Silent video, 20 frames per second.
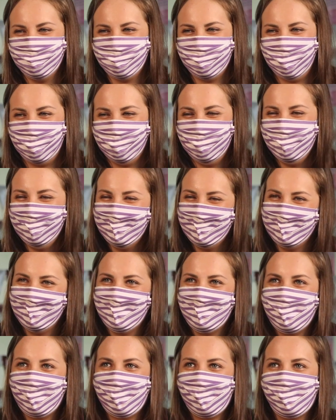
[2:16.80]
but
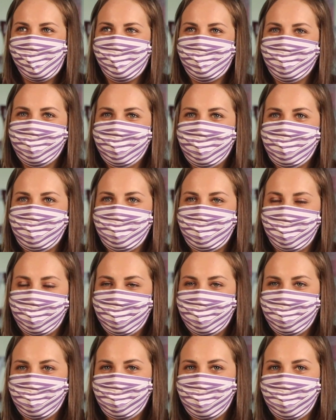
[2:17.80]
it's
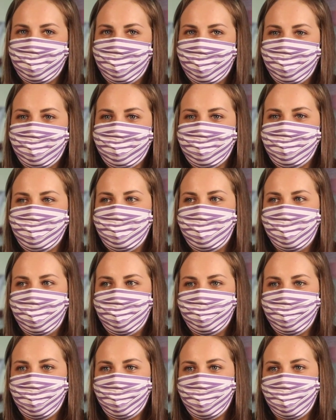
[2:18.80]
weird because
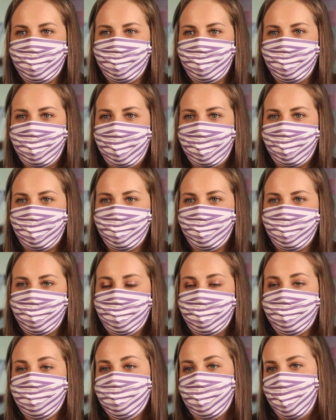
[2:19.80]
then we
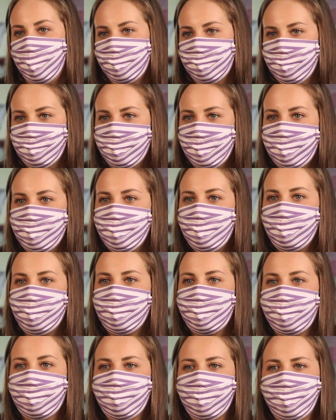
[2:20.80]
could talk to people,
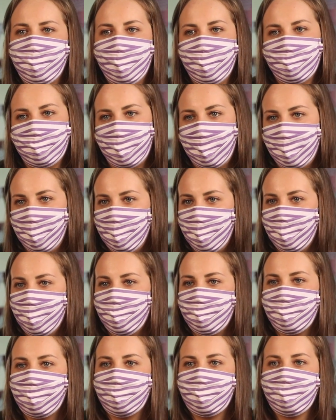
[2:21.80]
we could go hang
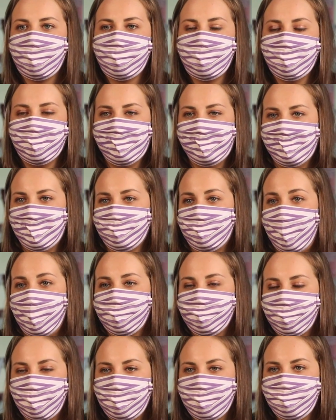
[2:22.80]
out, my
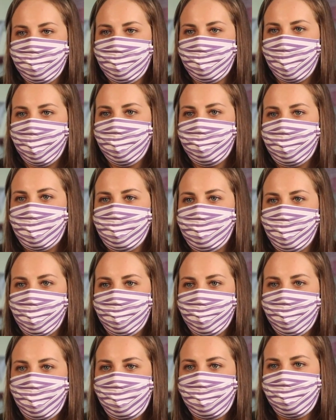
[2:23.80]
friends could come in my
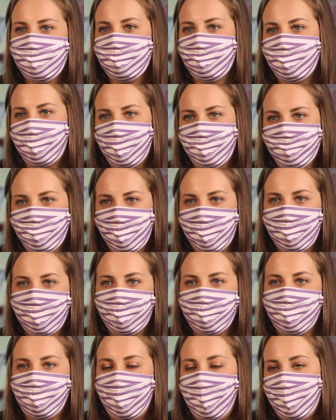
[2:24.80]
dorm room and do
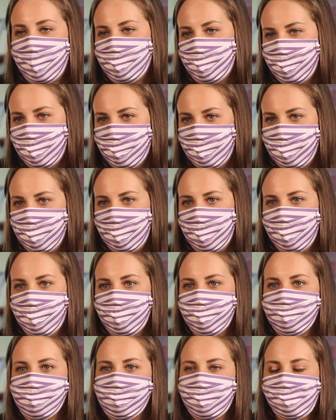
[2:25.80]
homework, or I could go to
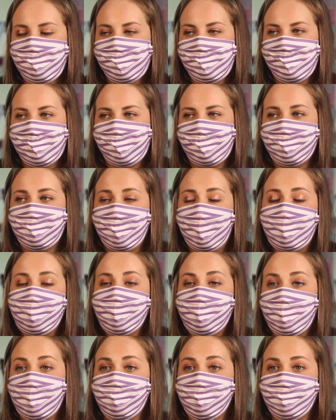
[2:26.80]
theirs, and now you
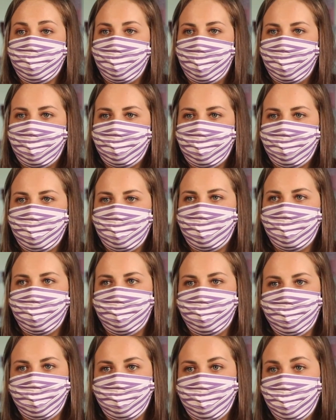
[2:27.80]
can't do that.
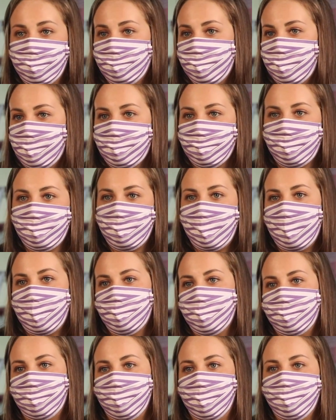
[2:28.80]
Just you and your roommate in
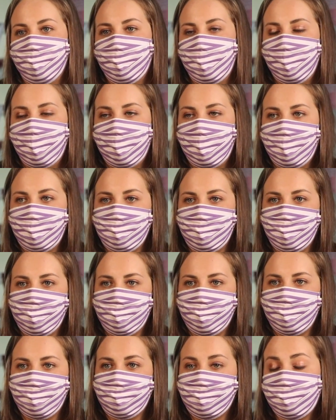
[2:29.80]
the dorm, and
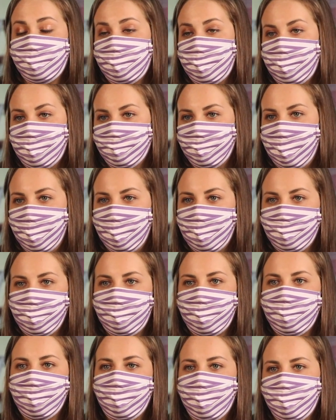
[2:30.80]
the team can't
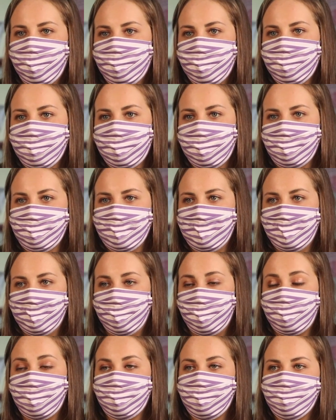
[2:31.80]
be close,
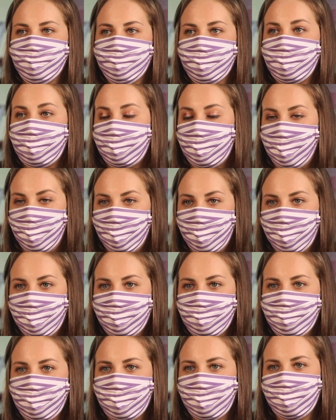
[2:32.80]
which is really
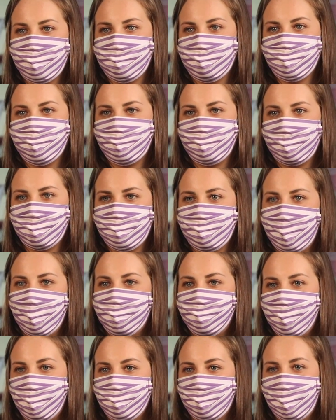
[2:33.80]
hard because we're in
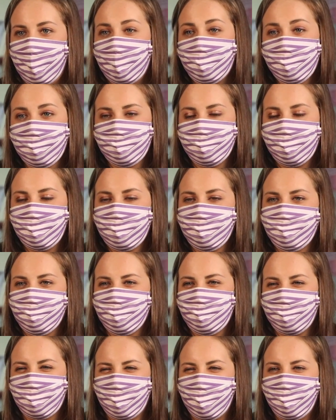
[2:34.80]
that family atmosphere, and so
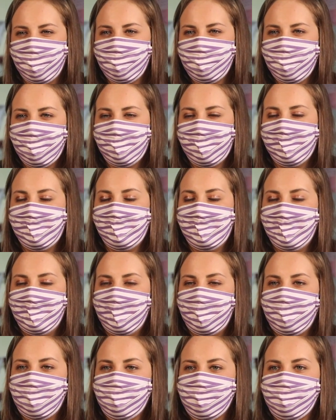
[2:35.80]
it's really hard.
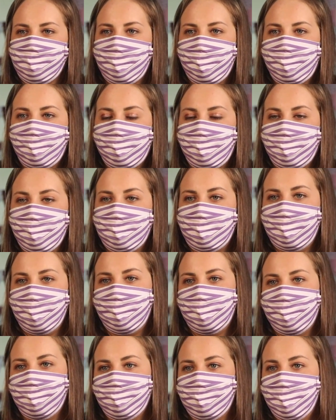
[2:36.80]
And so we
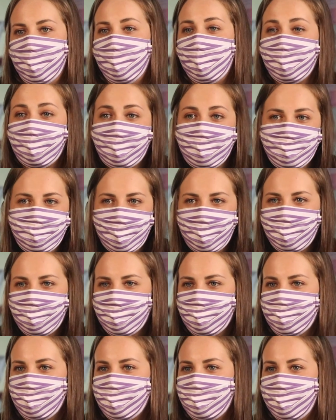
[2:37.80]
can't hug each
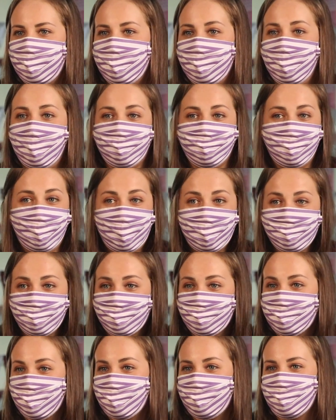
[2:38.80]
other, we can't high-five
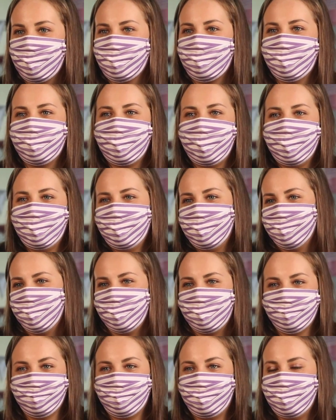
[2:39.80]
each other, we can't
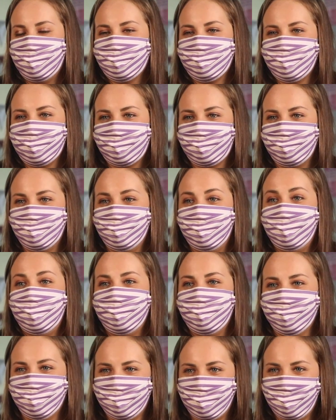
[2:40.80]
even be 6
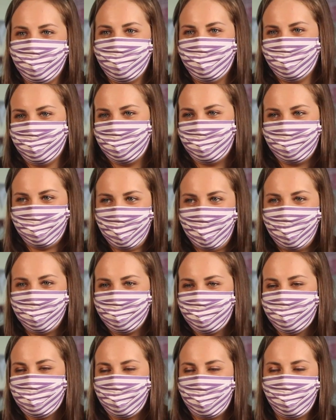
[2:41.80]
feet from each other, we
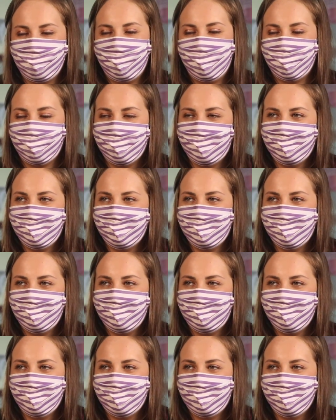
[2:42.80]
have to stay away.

------------------------------

Problem statement ->
Could you repeat the entries word for word, skipping the pictures they contain?

Response to this task ->
Silent video, 20 frames per second.
[2:16.80]
but
[2:17.80]
it's
[2:18.80]
weird because
[2:19.80]
then we
[2:20.80]
could talk to people,
[2:21.80]
we could go hang
[2:22.80]
out, my
[2:23.80]
friends could come in my
[2:24.80]
dorm room and do
[2:25.80]
homework, or I could go to
[2:26.80]
theirs, and now you
[2:27.80]
can't do that.
[2:28.80]
Just you and your roommate in
[2:29.80]
the dorm, and
[2:30.80]
the team can't
[2:31.80]
be close,
[2:32.80]
which is really
[2:33.80]
hard because we're in
[2:34.80]
that family atmosphere, and so
[2:35.80]
it's really hard.
[2:36.80]
And so we
[2:37.80]
can't hug each
[2:38.80]
other, we can't high-five
[2:39.80]
each other, we can't
[2:40.80]
even be 6
[2:41.80]
feet from each other, we
[2:42.80]
have to stay away.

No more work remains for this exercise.